Videos posted on the internet show the moments when a counter protester, Cathy Tashman, advances toward a BLM protester dressed in a Hawaiian shirt with an assault weapon dangling from his vest.

After a brief confrontation, Tashman was pepper sprayed twice in the face, the videos show.

Tashman, a realtor, told the Herald/Review on Thursday that she was the woman who was pepper sprayed at the protest.

In the videos, Tashman is seen swatting at the man with her right arm, but it’s unclear from the footage whether she actually struck him.

What is clear is the blast of pepper spray from the can that hits Tashman in the face. When Tashman moves toward the man again, her arms flailing in front of her, he hits her with a second blast, videos show.

Organizers of the BLM demonstration said the man was a “security detail” for their event, which was supposed to be a peaceful one, said planner Destiny Capas.

She said before the protests, BLM supporters and members of the opposing demonstration — many of them members of the Concerned Citizens of Cochise County group — had agreed that they would keep the event civil as both demonstrated on opposing sides of the street.

But civility was short lived when Tashman, who had been demonstrating with the Concerned Citizens of Cochise County group, drove up in front of the BLM group. Police said she obstructed a lane of traffic on State Route 92.

The unidentified man in the Hawaiian shirt hurried over to the passenger’s side of Tashman’s SUV and with a bullhorn in one hand and a can of pepper spray in the other, began yelling at Tashman that she was “under arrest,” videos show.

Other BLM protesters approached the Hyundai as well, taking pictures with their cell phones.

“The fact that she came up in her car so abruptly is what scared us,” said BLM protester Kristiana Morgan of Sierra Vista. “We yelled at her to leave. Our security detail went up to her because he saw this as a hostile thing.”

Dressed in white shorts and a gray T-shirt with an American flag on the front, Tashman exited her vehicle and stood in front of the demonstrators smiling and raising her arms. She mocked the security officials who kept telling her she was under arrest.

Tashman then noticed a videographer recording the incident. Videos show her walking toward that person and putting out her hand to block the camera, screaming, “No videoing!”

That’s when the man in the Hawaiian shirt, identified by Morgan and protest organizer Capas as security for the BLM group, put out his arm to block Tashman from the videographer.

The videographer, identified by Capas as Alison McLeod, yelled out, “Don’t touch me!”

At that point Tashman began facing traffic and yelling.
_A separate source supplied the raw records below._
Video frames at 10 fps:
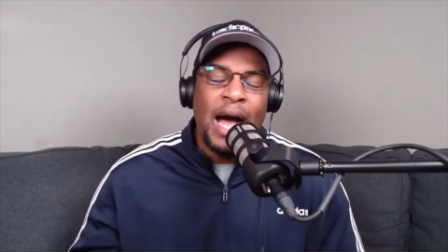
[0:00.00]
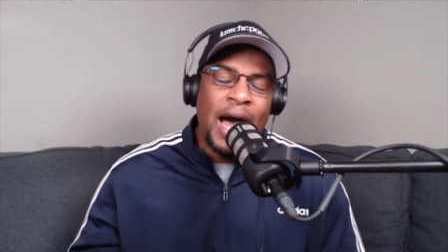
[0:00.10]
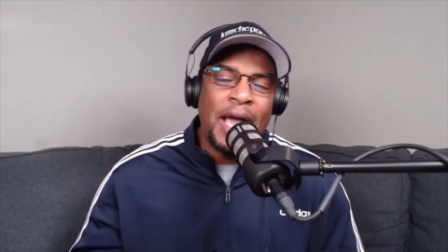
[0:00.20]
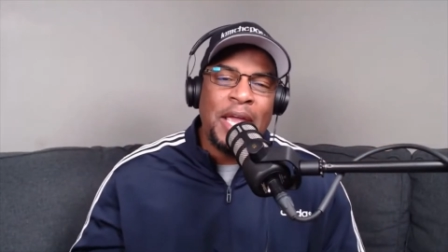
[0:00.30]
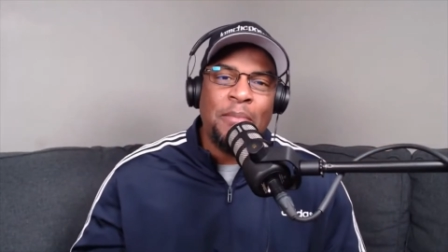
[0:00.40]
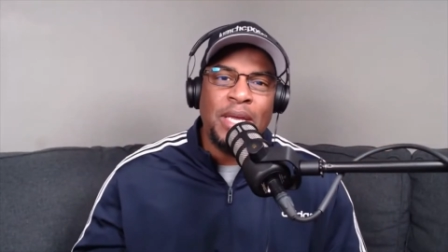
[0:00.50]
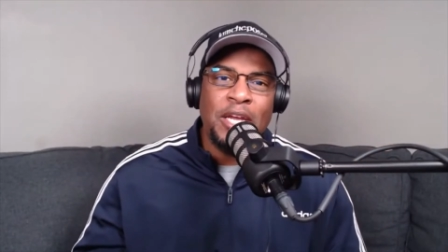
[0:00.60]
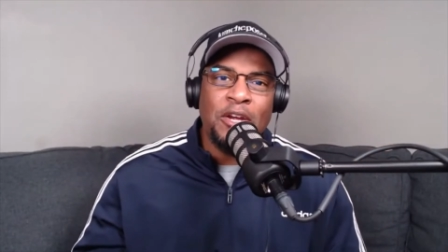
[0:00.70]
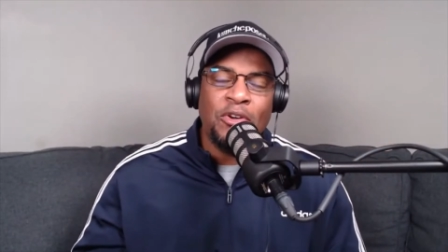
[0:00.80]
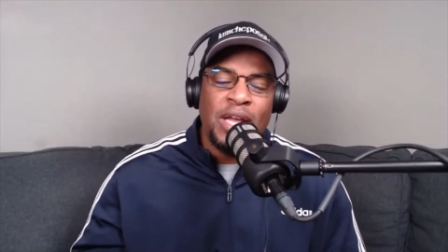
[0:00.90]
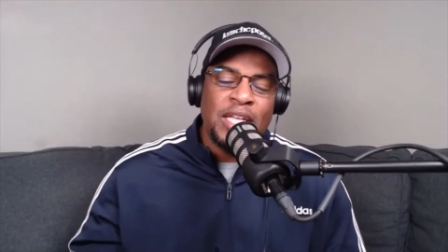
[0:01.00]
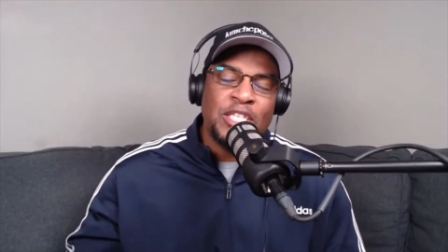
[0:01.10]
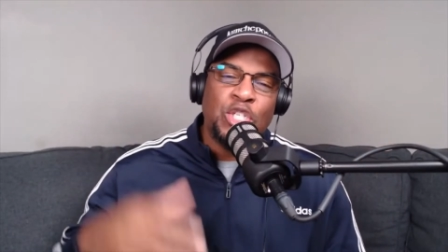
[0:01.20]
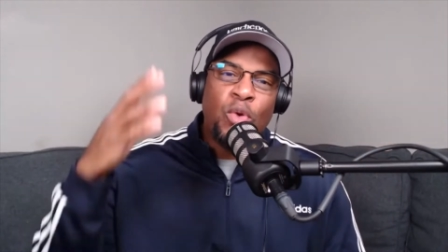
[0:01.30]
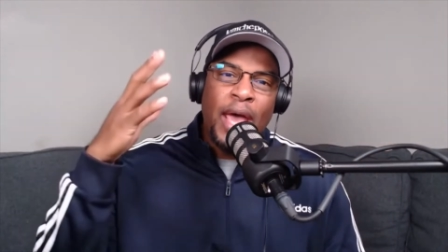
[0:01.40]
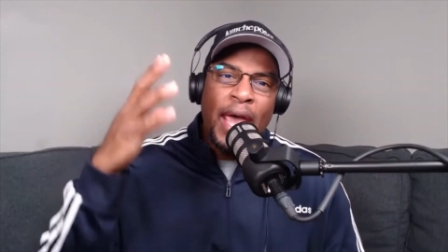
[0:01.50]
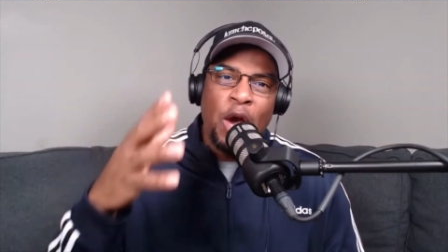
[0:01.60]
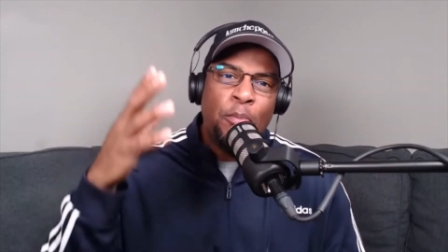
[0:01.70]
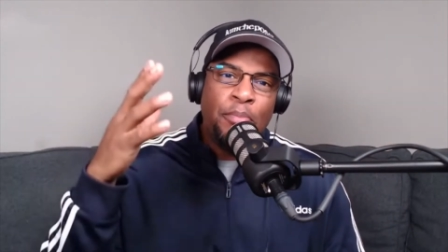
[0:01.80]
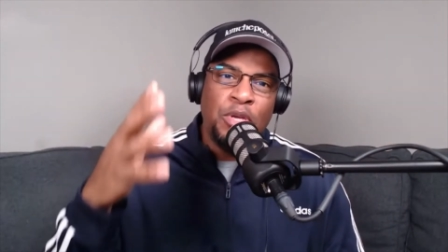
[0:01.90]
I am here to
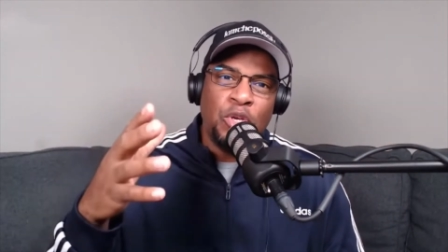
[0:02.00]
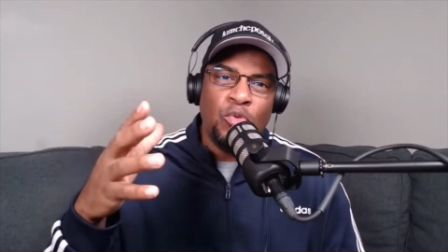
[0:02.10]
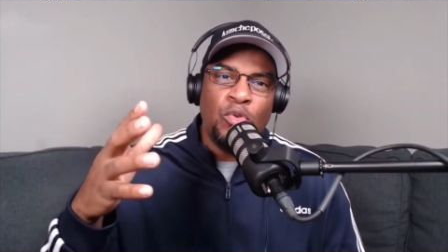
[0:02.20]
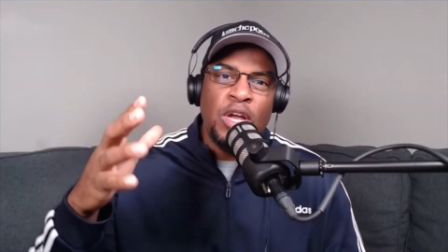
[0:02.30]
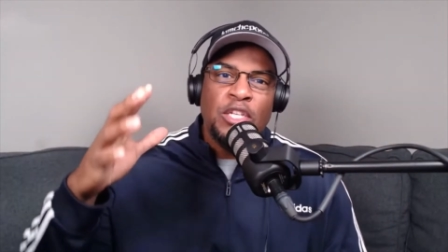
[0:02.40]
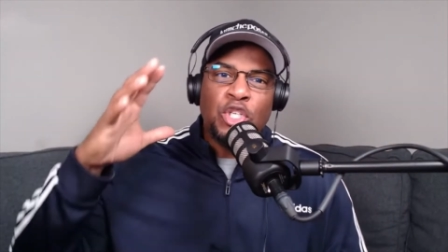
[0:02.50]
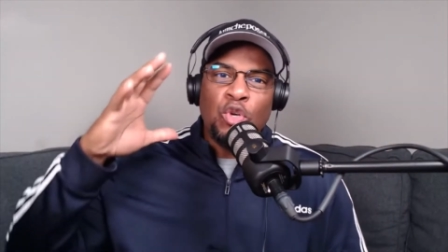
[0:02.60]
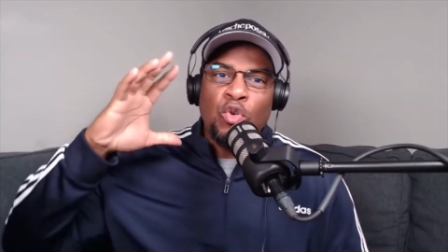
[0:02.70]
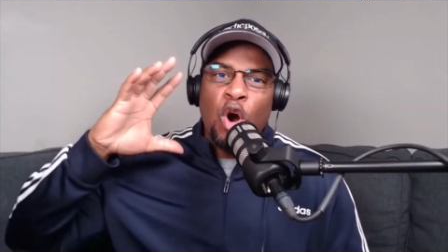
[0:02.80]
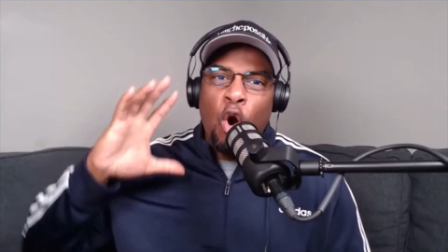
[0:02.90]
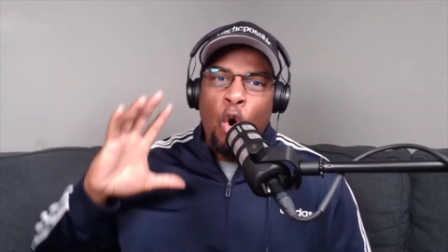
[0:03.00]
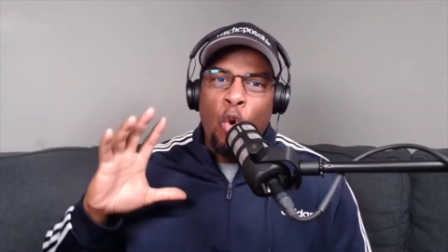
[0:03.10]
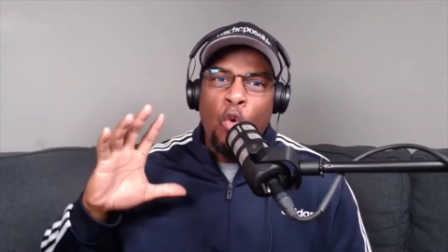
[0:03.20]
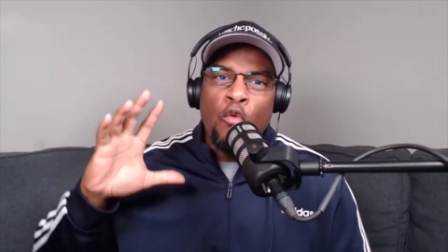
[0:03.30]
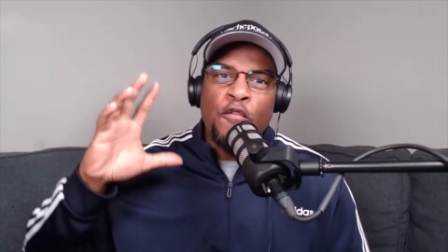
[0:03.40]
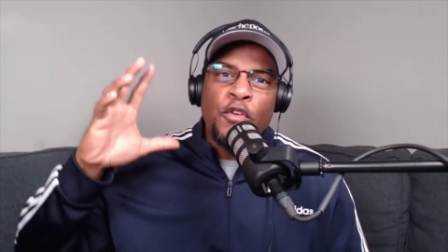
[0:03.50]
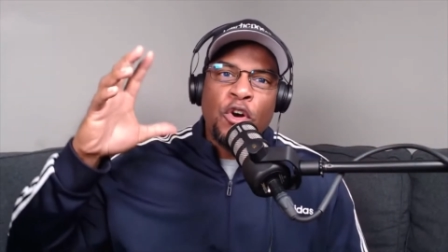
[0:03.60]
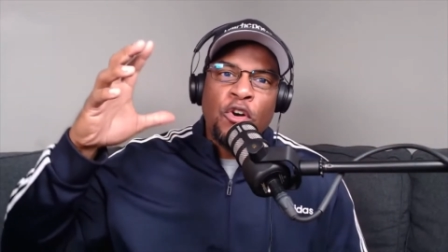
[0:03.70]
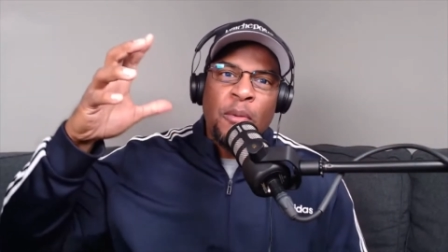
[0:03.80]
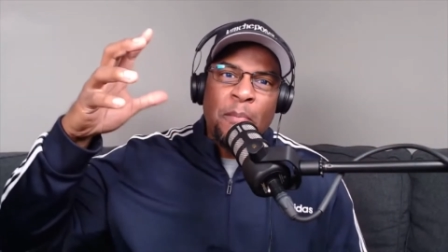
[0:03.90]
help you to
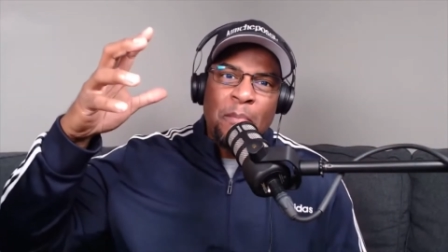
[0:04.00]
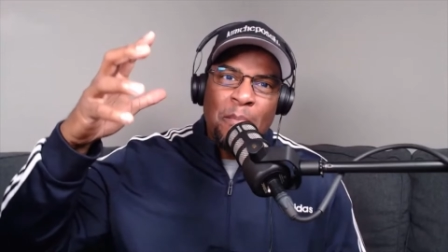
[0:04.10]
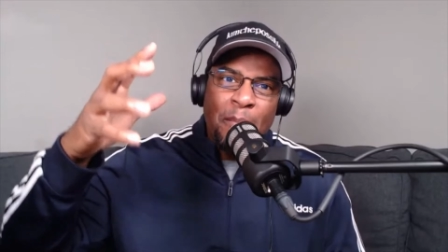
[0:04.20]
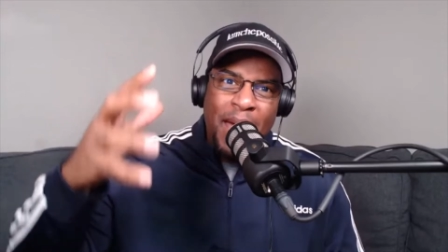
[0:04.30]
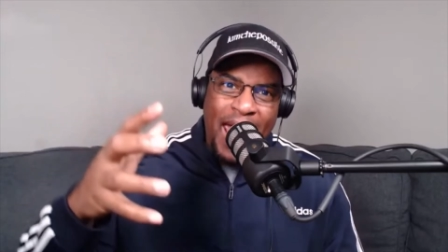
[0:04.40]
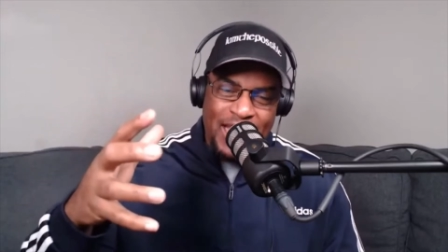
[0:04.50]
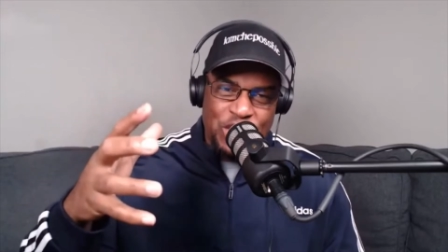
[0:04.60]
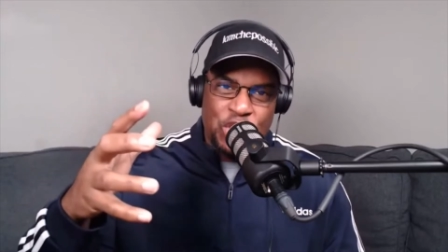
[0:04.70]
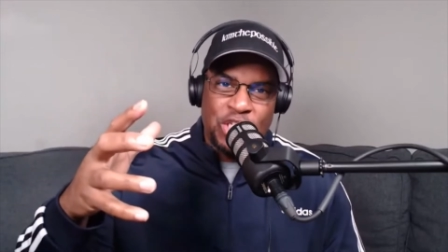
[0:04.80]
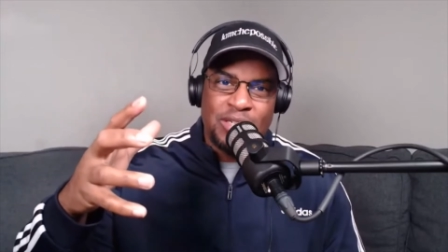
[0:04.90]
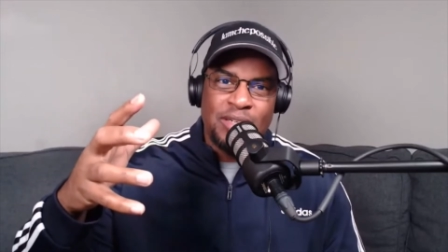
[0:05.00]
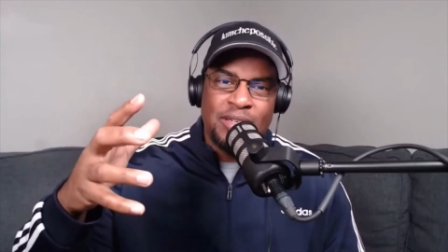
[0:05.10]
overmatch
It’s not clear if she was addressing the other protesters assembled across the street, or passersby.

The exchange between Tashman and the protester with the pepper spray ensued afterward.
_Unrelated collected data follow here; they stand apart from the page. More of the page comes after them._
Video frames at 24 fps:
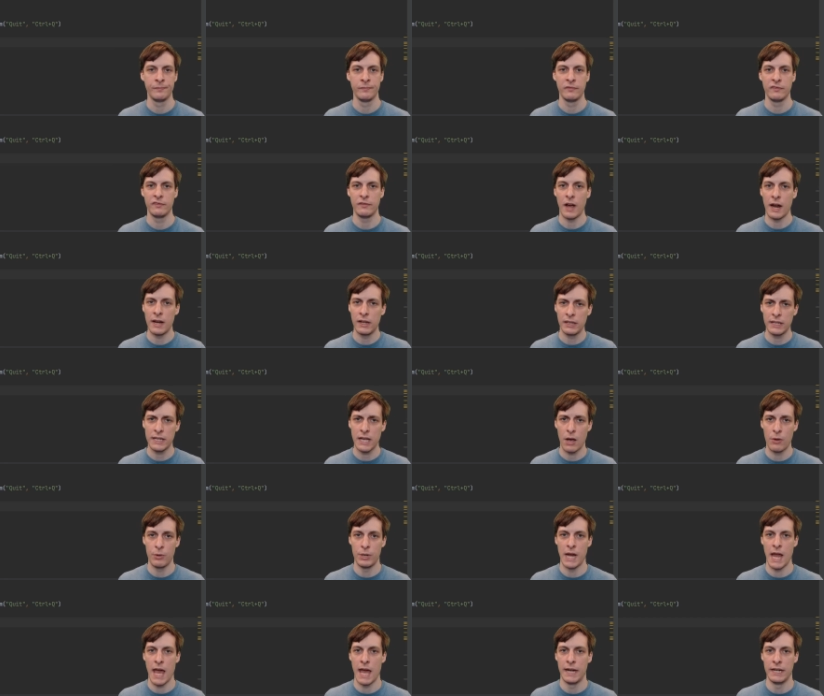Finally, I
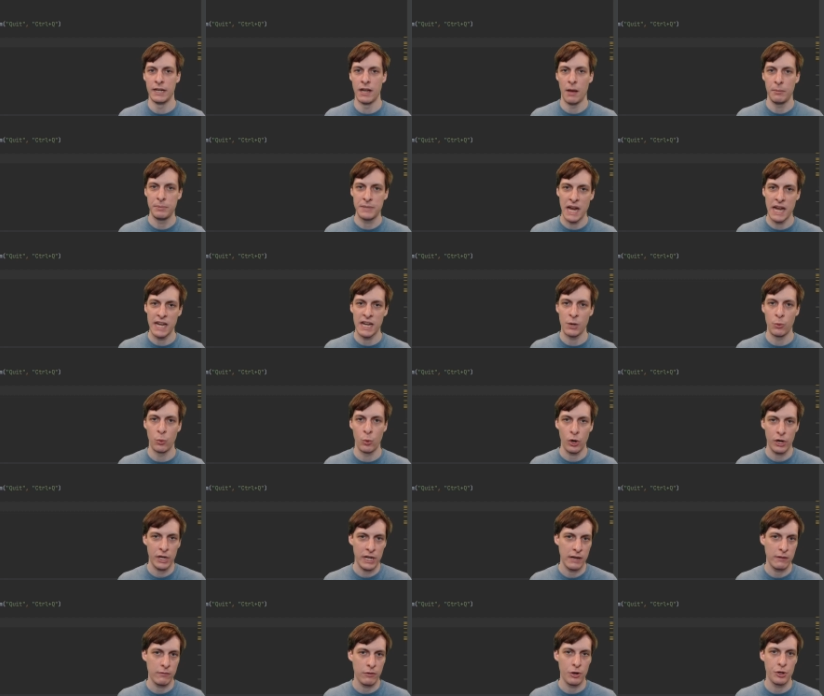would add an updated
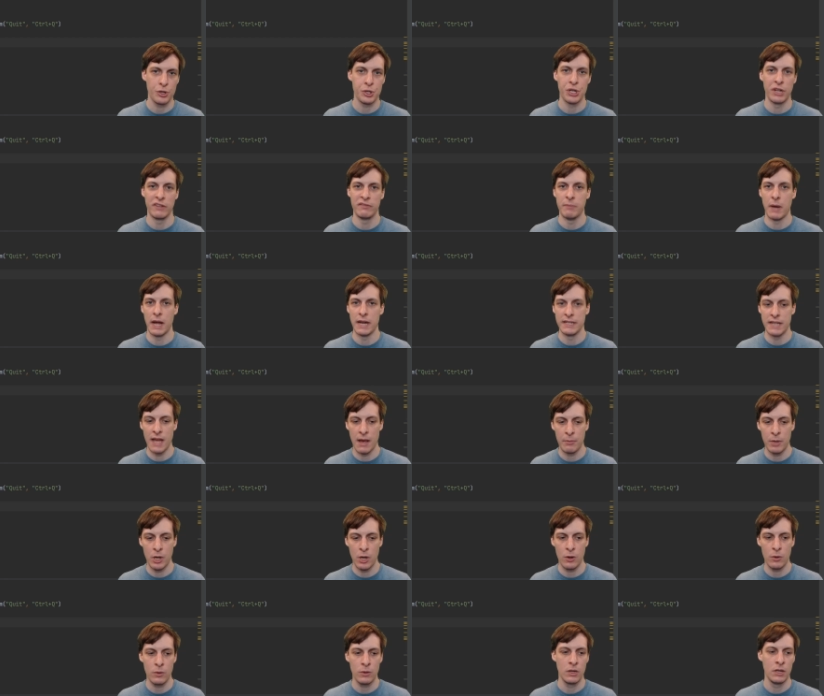working version of my
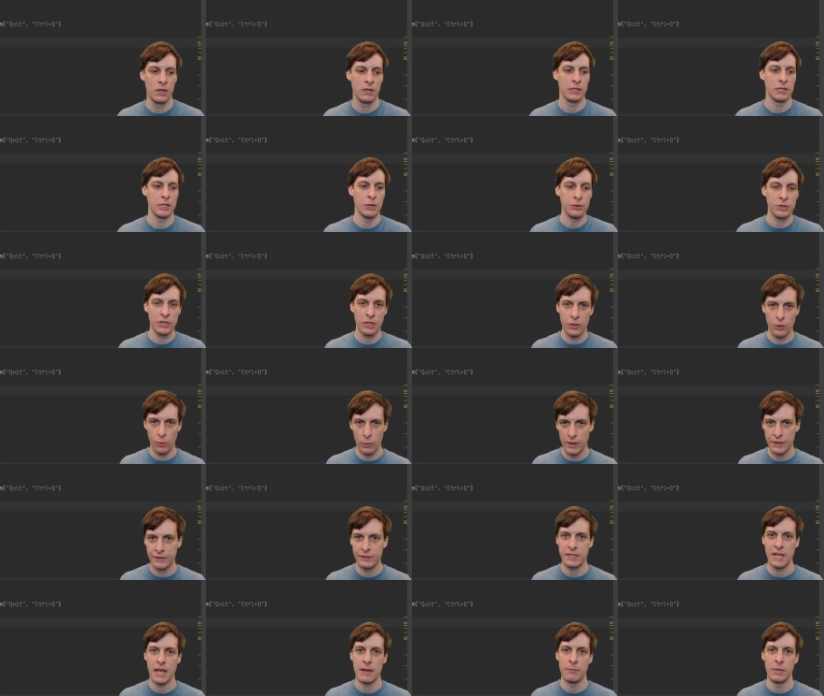demo using the with
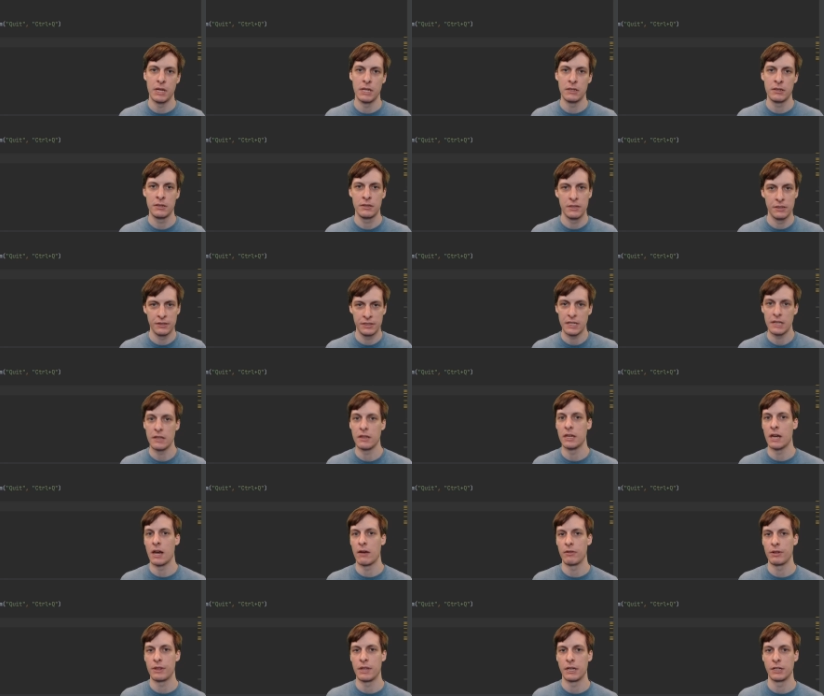statement to see that
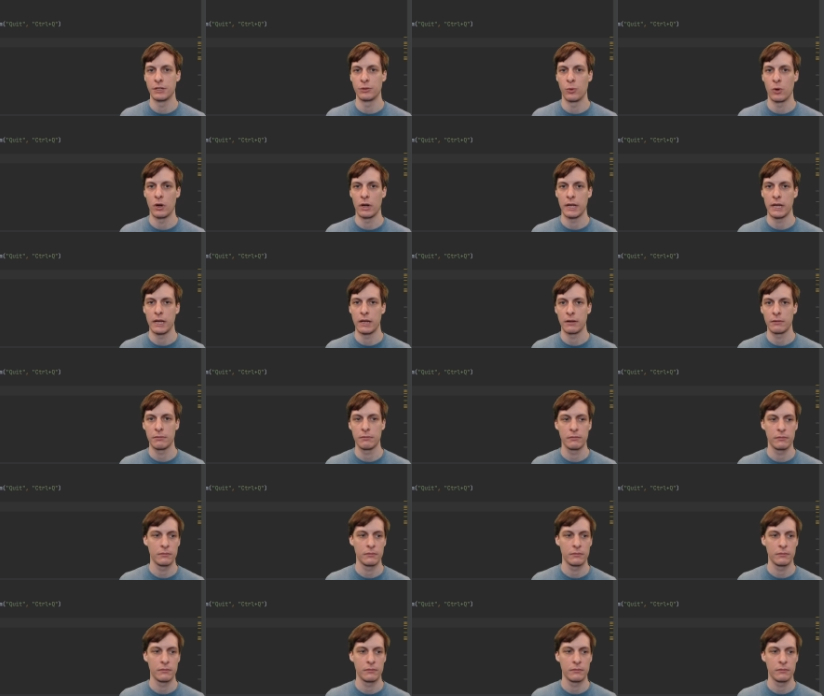everything is working.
When Sierra Vista officers who were standing nearby saw Tashman’s SUV in the busy roadway, they headed in that direction but could not get there quickly enough to prevent the pepper spraying, Thrasher said.

“We had officers watching at a distance,” Thrasher said. “As soon as she stopped (the car) we couldn’t get there fast enough.”

Thrasher said the woman’s actions were unusual. He did not identify her as Tashman.

Once Tashman was pepper sprayed, a man from the opposing demonstration across the street ran over and shielded her as she rubbed her face and eyes. The man, Daniel Webster, also began yelling at the BLM protesters. Three other men from the Cochise County Concerned Citizens group crossed the street and joined him.

Tashman was was taken to Canyon Vista Medical Center, Thrasher said.

The Herald/Review left a telephone message for Webster, identified on social media as a member of the Cochise County Concerned Citizens and a possible organizer of their counter demonstration. Webster returned a call to the Herald/Review, but when a reporter called him back, he did not answer.

Tashman declined comment for this article on Thursday afternoon, even though she spoke out about the ordeal on a talk radio program in Tucson earlier in the day. Her husband told the Herald/Review that her attorney recommended against commenting any further because the incident is under investigation.